Tip Eight: A common occurrence, especially for newer riders, is the no-speed drop. While injury is rare in this instance, it is both an embarrassing and potentially costly faux pas. The no-speed drop can be caused by several mistakes, often occurring while you are slowing to a stop. Choosing to only use one leg to hold up your bike increases the chance of losing your balance. At these intersections you have a good chance of stepping in oil or another slippery substance that has accumulated on the road surface. Also, using too much front brake to stop the bike with the handlebars turned (jack-knifes the bike) can cause you to lose balance and tip-over too. A truly laughable tip-over occurs when you attempt to park the bike on an incline and leaning it downhill (believe it or not, people do it) so be observant when you are choosing a parking spot.

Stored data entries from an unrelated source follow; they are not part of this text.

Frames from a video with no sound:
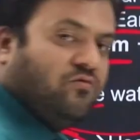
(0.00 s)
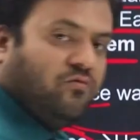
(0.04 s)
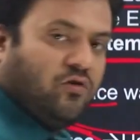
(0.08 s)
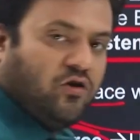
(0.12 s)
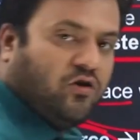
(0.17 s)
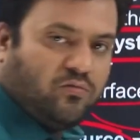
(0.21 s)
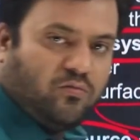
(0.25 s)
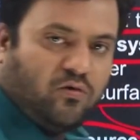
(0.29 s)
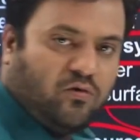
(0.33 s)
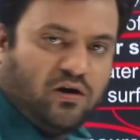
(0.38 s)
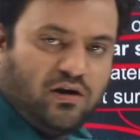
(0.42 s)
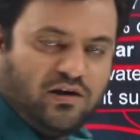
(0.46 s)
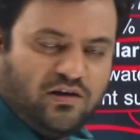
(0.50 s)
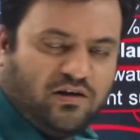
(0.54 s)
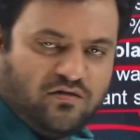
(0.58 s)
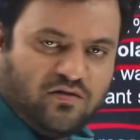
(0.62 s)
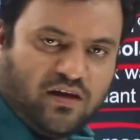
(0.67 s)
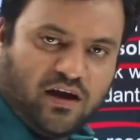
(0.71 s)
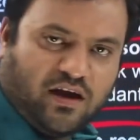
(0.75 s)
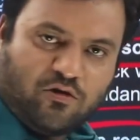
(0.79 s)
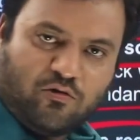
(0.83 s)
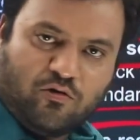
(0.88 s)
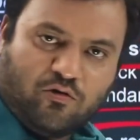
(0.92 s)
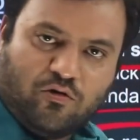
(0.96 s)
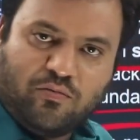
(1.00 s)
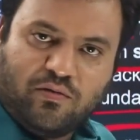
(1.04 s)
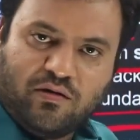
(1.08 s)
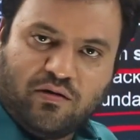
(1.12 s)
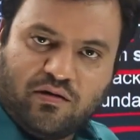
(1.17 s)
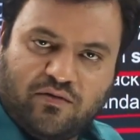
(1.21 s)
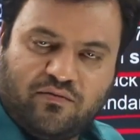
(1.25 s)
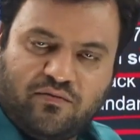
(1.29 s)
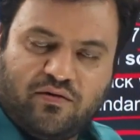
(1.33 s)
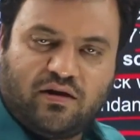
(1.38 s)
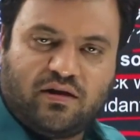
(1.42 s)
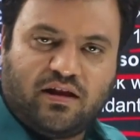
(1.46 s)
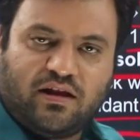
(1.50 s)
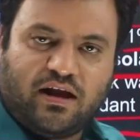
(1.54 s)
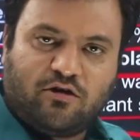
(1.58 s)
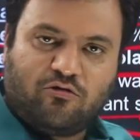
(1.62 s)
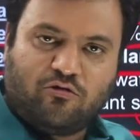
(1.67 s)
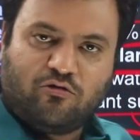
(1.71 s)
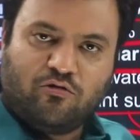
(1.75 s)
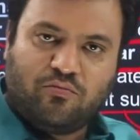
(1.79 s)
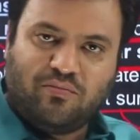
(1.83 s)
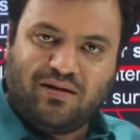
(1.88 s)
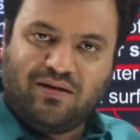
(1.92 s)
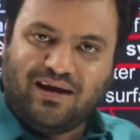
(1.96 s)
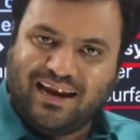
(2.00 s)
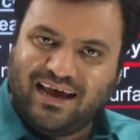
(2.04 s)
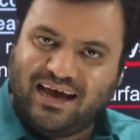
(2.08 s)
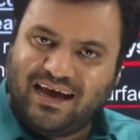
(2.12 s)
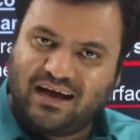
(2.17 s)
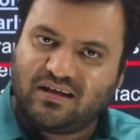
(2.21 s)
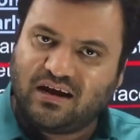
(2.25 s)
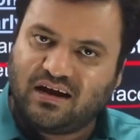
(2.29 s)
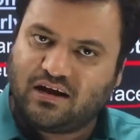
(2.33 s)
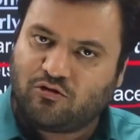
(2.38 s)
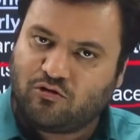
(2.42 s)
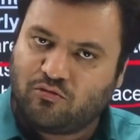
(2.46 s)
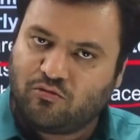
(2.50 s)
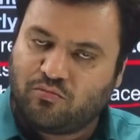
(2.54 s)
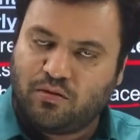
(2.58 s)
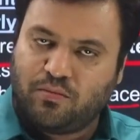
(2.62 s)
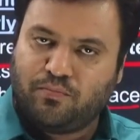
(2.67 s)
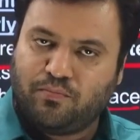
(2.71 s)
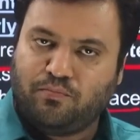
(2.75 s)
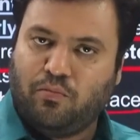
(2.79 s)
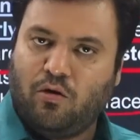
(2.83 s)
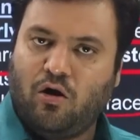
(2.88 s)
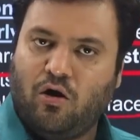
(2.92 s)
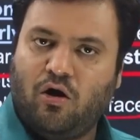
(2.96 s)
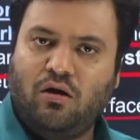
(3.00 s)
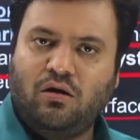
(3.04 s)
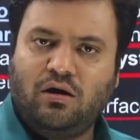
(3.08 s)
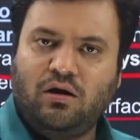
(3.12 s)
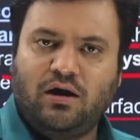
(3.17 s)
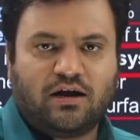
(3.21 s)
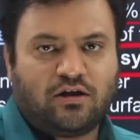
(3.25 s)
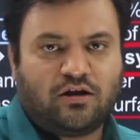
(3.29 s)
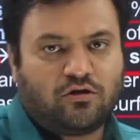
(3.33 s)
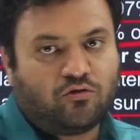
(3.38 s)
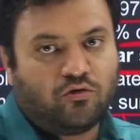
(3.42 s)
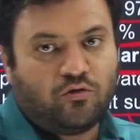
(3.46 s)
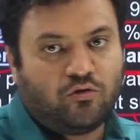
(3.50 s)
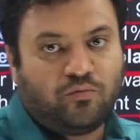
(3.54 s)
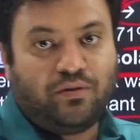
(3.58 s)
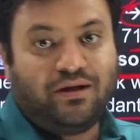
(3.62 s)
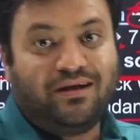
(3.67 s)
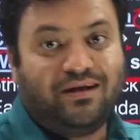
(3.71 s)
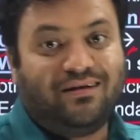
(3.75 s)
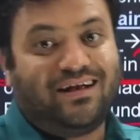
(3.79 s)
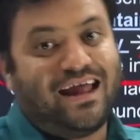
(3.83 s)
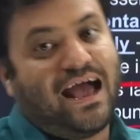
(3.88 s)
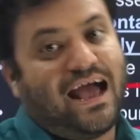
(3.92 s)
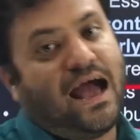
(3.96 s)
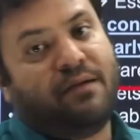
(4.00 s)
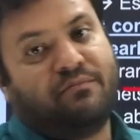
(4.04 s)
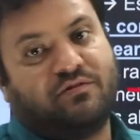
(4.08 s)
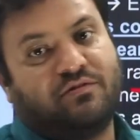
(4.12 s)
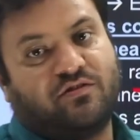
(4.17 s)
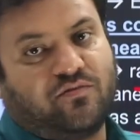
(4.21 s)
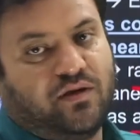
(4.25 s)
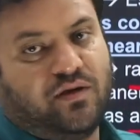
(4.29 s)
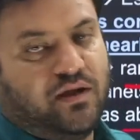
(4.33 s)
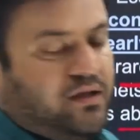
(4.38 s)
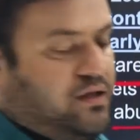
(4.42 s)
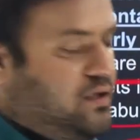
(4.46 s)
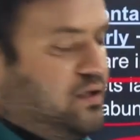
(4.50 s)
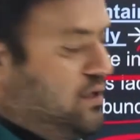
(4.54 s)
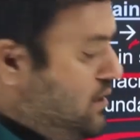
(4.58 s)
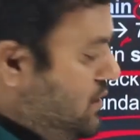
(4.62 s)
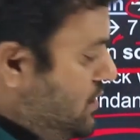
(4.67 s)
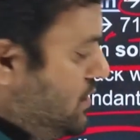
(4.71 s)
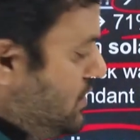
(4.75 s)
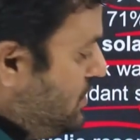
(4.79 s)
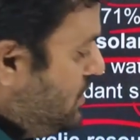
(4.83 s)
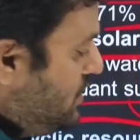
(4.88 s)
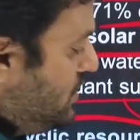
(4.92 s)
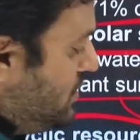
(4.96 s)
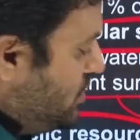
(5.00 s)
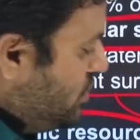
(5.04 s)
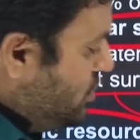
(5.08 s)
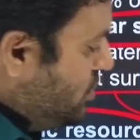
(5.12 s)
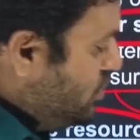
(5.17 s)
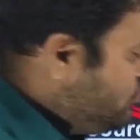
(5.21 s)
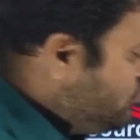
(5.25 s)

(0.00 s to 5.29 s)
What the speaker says: bodies. That could be river, that could be lake, that could be pond, that could be dam as well. So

Tip Nine: Greasy Intersections: Like we mentioned above, intersections are a common place for slipper substances and other debris to accumulate. It is most common for oil and water residue to build up in the very center of the lane, right down the middle of a car, truck or other four-wheeled conveyance. Like we mentioned earlier, choose a side of the lane that is most appropriate for the traffic conditions and make your stop to the side. Never ride up in the center, or you are destined to be sitting in the puddle of oil or grease build up which even if it doesn’t get you at that moment, can contaminate your motorcycle tires and nip you in the butt in the near future. Remember oil and tires don’t mix. Also, trucks and construction vehicles tend to drop debris and loose materials upon acceleration from a stop. So, over time the cars will ‘clean’ the two sides and the debris often migrates to the center of the lane. Make sure to look ahead and scan for obstacles but you can reduce the chances of running over screws, nails, busted parts but riding on one side of your lane.

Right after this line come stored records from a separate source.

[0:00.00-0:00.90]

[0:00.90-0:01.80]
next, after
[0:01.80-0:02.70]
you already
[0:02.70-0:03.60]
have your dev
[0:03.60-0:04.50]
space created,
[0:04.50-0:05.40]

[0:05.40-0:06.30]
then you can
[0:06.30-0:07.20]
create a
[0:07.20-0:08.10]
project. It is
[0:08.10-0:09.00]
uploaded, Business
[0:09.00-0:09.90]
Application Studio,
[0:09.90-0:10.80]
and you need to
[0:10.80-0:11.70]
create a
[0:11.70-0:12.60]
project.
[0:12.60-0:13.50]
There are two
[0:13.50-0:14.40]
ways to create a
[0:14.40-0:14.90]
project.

Tip Ten: Pay attention. We just offered up a bunch of common sense solutions to riding safe. But it is up to the rider to be aware of their surroundings and adjust their riding plan accordingly. Make sure to scan way ahead in traffic, paying attention to brake lights and road lights and how they are effecting the cars around you. Watch your mirrors. Avoiding a collision from the back is just as important as avoiding one from the front. Make yourself visible. This includes wearing high visibility riding gear, avoiding blind spots and basically riding offensively. Put your bike where you want it to be and it should increase your odds of surviving the daily commute.

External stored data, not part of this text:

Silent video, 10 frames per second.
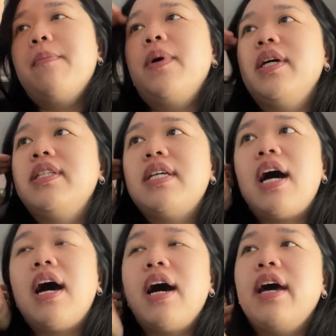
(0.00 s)
but
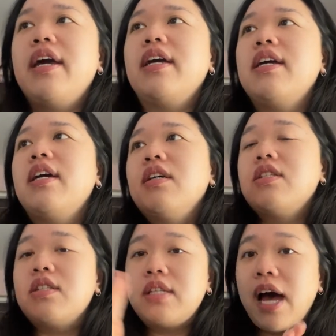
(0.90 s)
I
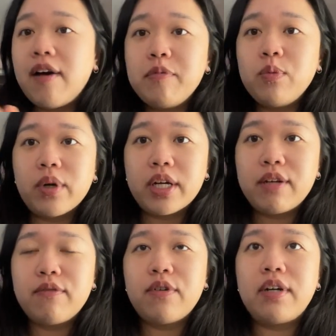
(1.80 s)
have been
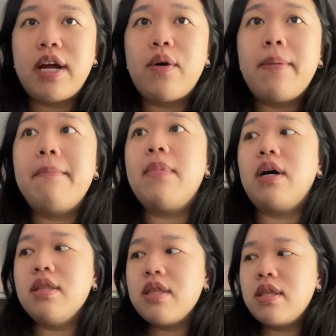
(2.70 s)
working for now a
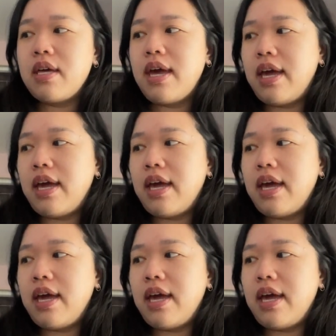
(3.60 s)
month,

Experienced riders talk about having a sort of sixth sense when it comes to avoiding traffic accidents. Hopefully, you’ll develop that too, but in the meantime, consciously applying these principles should help to keep you out of trouble.
Keep to the side of your lane. According to a motorcycle officer that we recently interviewed, it’s the most fundamental thing that you can do to increase your chances of avoiding an accident.
When you are riding a motorcycle there is obviously a chance you may crash and that is why you should consider wearing as much protective gear as you can.